= ABOUT THIS EXERCISE =
Include no pictures. Output exactly the lines from the one that contains "[00:00:01.04]" through the final line of the entries.

Saved data entries
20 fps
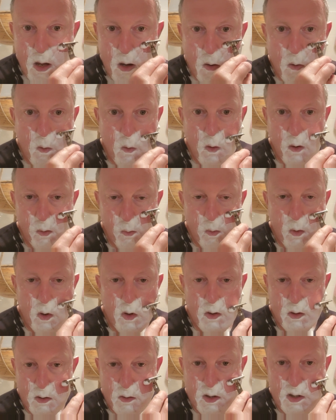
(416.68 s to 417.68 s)
group,
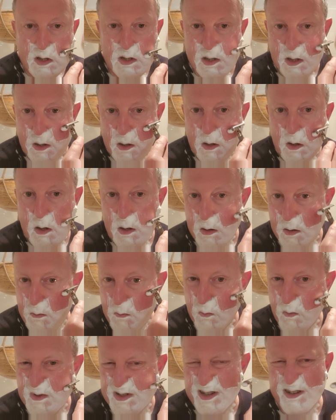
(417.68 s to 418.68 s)
or
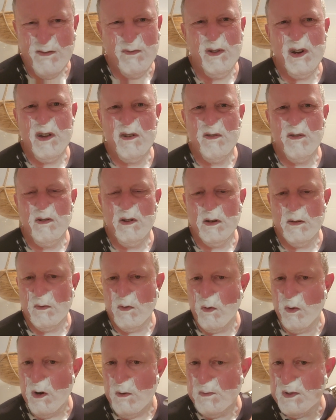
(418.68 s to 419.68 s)
what do you call
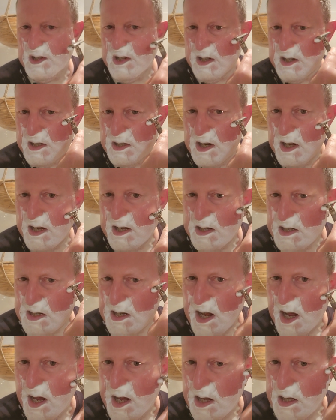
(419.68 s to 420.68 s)
it? Group 16
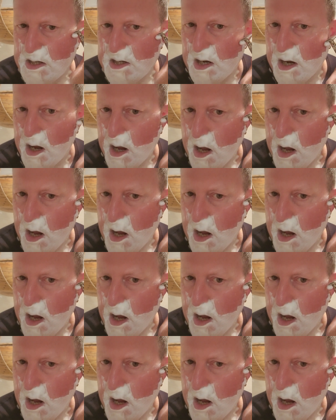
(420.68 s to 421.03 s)
stage.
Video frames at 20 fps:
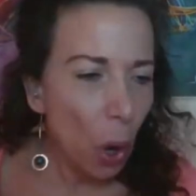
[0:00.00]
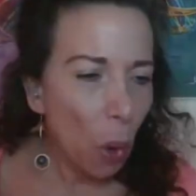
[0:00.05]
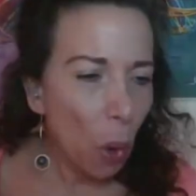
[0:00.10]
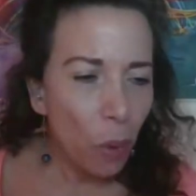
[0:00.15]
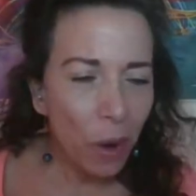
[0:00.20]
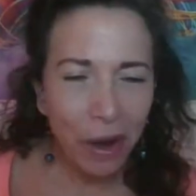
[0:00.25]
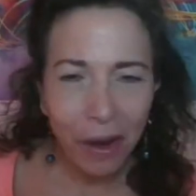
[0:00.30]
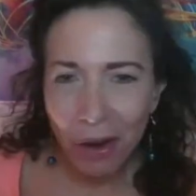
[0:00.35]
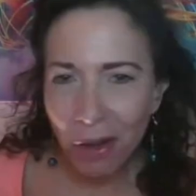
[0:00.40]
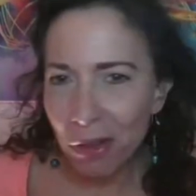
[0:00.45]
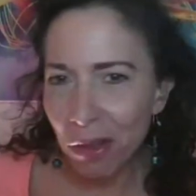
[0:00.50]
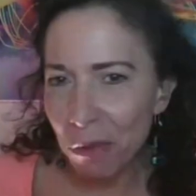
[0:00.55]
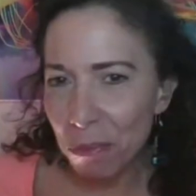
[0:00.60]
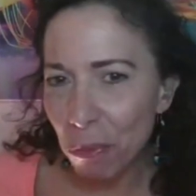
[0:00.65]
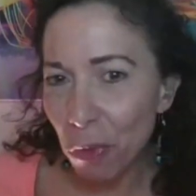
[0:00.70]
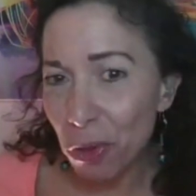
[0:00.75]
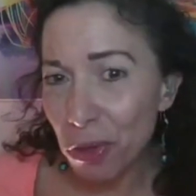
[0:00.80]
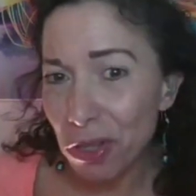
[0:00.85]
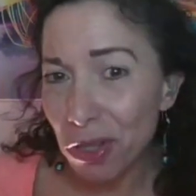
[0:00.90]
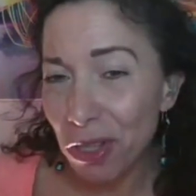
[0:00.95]
Where
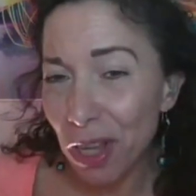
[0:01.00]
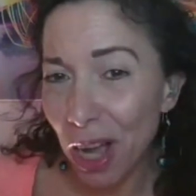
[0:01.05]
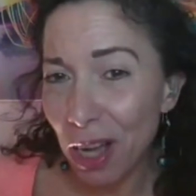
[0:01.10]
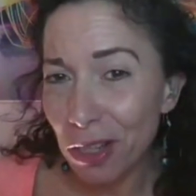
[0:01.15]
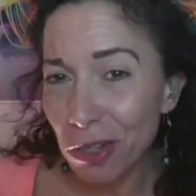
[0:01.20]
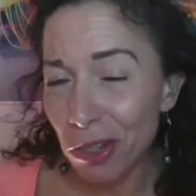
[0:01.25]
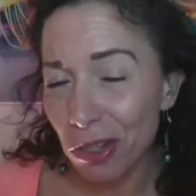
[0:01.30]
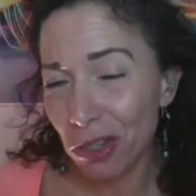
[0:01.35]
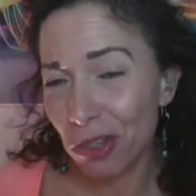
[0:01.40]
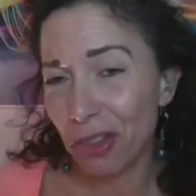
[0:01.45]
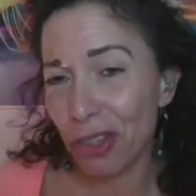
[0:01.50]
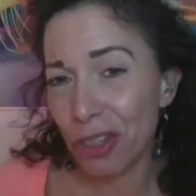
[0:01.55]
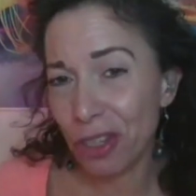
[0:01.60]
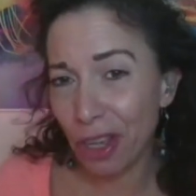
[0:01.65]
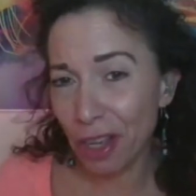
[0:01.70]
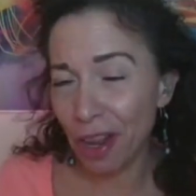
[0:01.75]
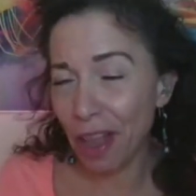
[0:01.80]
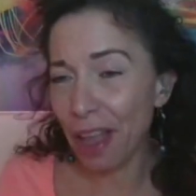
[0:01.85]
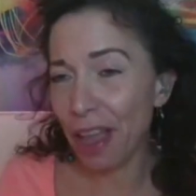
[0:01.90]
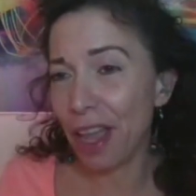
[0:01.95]
most doctors are just
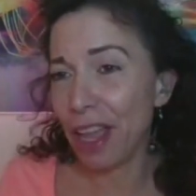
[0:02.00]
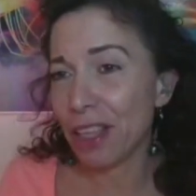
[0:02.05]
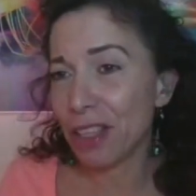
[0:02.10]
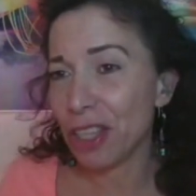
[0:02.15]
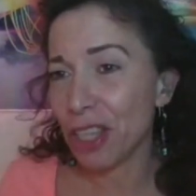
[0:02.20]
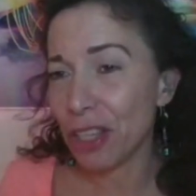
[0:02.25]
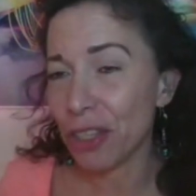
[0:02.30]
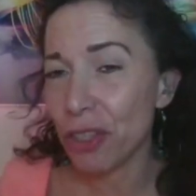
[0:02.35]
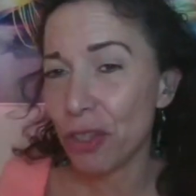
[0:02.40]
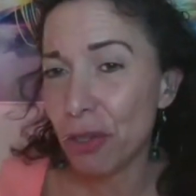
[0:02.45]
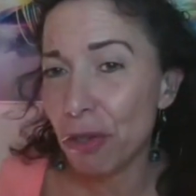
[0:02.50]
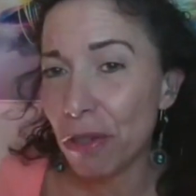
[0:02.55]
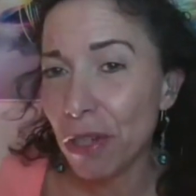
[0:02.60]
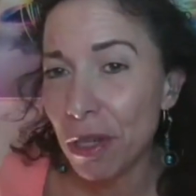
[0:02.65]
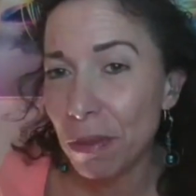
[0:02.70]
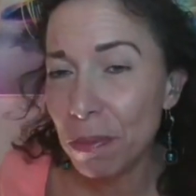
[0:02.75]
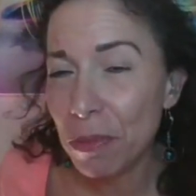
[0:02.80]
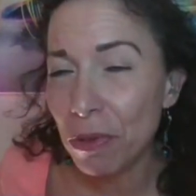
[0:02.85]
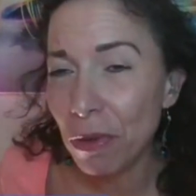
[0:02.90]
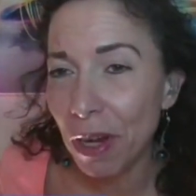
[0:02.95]
going to hand you a
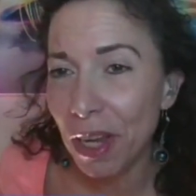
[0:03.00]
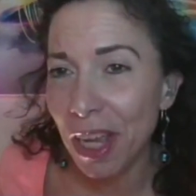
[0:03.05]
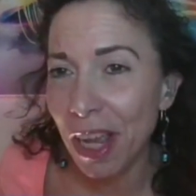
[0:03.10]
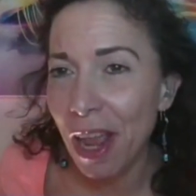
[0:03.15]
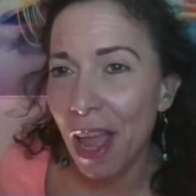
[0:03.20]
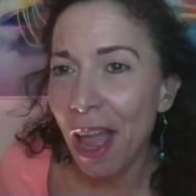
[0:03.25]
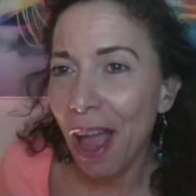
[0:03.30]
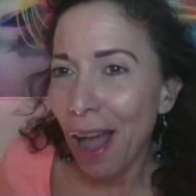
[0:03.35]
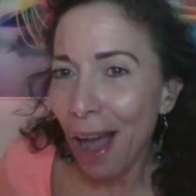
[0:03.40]
script, right?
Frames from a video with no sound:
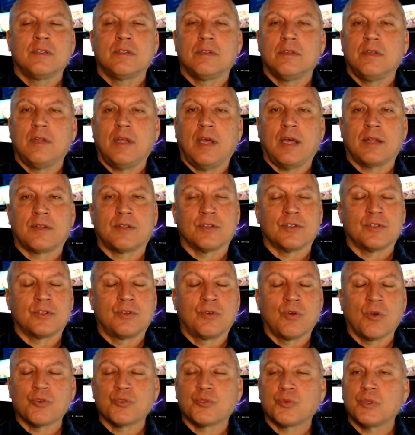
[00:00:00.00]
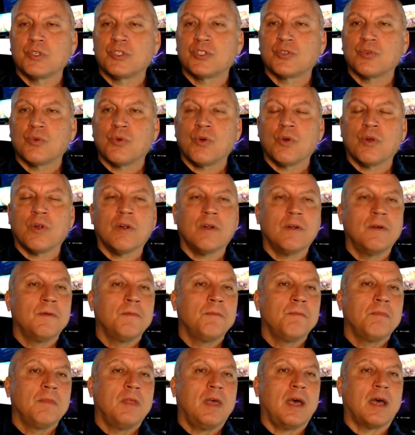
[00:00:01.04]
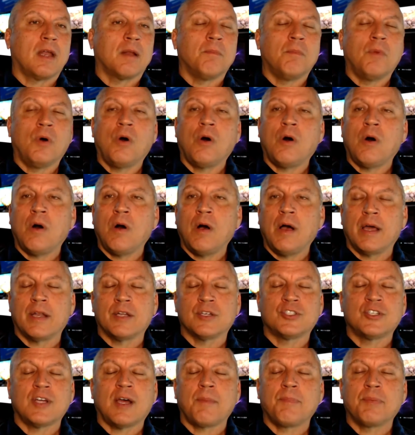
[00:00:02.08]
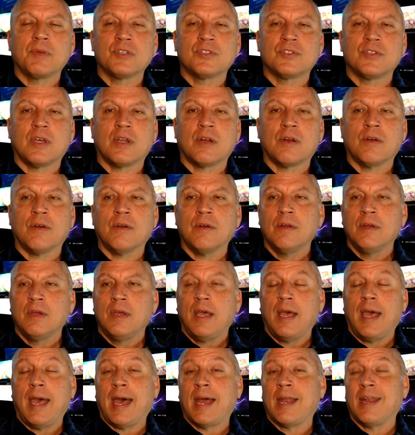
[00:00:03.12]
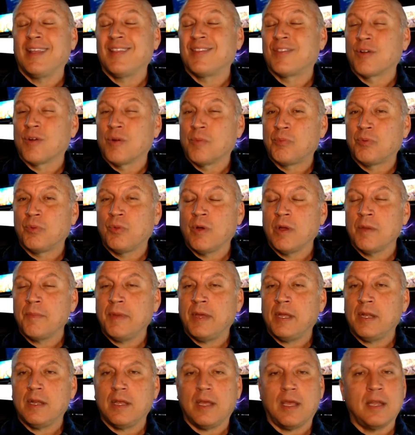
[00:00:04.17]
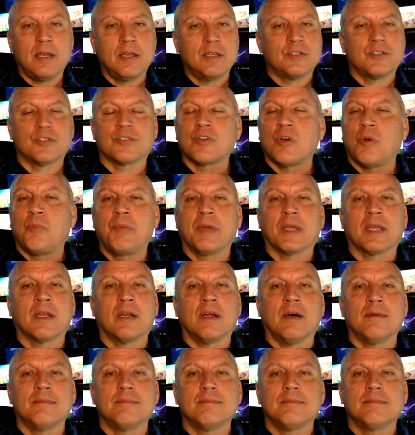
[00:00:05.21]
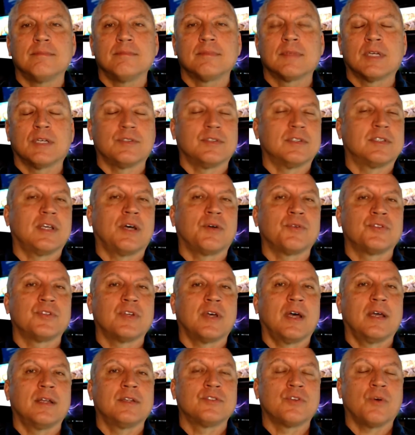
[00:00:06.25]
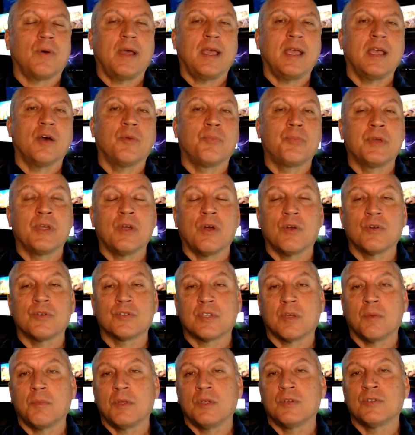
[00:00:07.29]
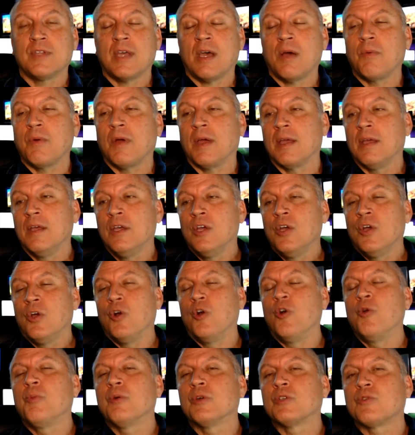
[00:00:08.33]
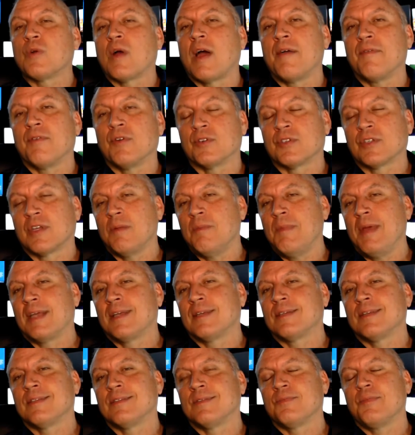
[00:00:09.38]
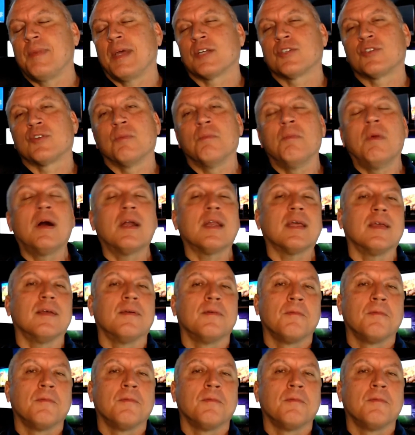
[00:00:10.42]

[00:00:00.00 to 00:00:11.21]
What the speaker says: at this grocery store, at a mall, at a shopping center, at their employment, and just go pick it up because it's outside. So ALPRs can be used that way. Uber drivers can make some extra money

= RESPONSE BOX =
[00:00:01.04]
[00:00:02.08]
[00:00:03.12]
[00:00:04.17]
[00:00:05.21]
[00:00:06.25]
[00:00:07.29]
[00:00:08.33]
[00:00:09.38]
[00:00:10.42]

[00:00:00.00 to 00:00:11.21]
What the speaker says: at this grocery store, at a mall, at a shopping center, at their employment, and just go pick it up because it's outside. So ALPRs can be used that way. Uber drivers can make some extra money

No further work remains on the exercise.